* **YOUR ASSIGNMENT**
Copy out exactly the lines below that run from the one holding "Silent video, 20 frames per second." to the one holding "Lip reading: the", keeping both of those lines and no others.
EXERCISE MATERIAL below:
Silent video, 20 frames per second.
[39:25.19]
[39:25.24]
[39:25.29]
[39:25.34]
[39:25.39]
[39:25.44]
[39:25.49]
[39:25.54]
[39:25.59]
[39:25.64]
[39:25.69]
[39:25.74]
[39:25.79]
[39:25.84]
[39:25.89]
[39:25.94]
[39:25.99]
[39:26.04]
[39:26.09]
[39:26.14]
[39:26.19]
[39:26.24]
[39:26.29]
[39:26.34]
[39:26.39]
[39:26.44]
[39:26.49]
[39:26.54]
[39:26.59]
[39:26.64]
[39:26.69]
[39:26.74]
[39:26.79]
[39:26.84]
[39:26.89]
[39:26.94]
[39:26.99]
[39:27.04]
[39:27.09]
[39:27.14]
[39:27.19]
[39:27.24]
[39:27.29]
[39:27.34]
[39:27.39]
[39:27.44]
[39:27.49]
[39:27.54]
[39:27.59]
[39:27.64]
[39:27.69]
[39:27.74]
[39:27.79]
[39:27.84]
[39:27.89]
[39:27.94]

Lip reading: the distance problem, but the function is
End of EXERCISE MATERIAL.
EXERCISE MATERIAL below:
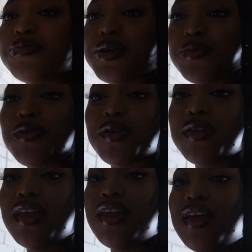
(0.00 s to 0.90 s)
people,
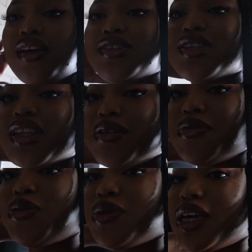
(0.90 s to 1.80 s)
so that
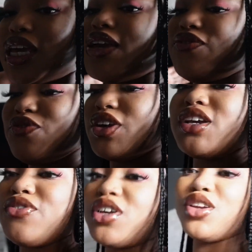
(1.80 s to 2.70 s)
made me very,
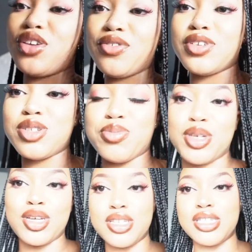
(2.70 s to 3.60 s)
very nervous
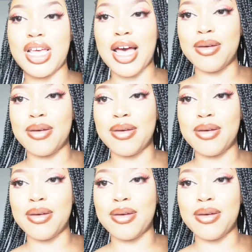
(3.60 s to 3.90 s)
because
End of EXERCISE MATERIAL.
* **OUTPUT OF THE EXERCISE**
Silent video, 20 frames per second.
[39:25.19]
[39:25.24]
[39:25.29]
[39:25.34]
[39:25.39]
[39:25.44]
[39:25.49]
[39:25.54]
[39:25.59]
[39:25.64]
[39:25.69]
[39:25.74]
[39:25.79]
[39:25.84]
[39:25.89]
[39:25.94]
[39:25.99]
[39:26.04]
[39:26.09]
[39:26.14]
[39:26.19]
[39:26.24]
[39:26.29]
[39:26.34]
[39:26.39]
[39:26.44]
[39:26.49]
[39:26.54]
[39:26.59]
[39:26.64]
[39:26.69]
[39:26.74]
[39:26.79]
[39:26.84]
[39:26.89]
[39:26.94]
[39:26.99]
[39:27.04]
[39:27.09]
[39:27.14]
[39:27.19]
[39:27.24]
[39:27.29]
[39:27.34]
[39:27.39]
[39:27.44]
[39:27.49]
[39:27.54]
[39:27.59]
[39:27.64]
[39:27.69]
[39:27.74]
[39:27.79]
[39:27.84]
[39:27.89]
[39:27.94]

Lip reading: the distance problem, but the function is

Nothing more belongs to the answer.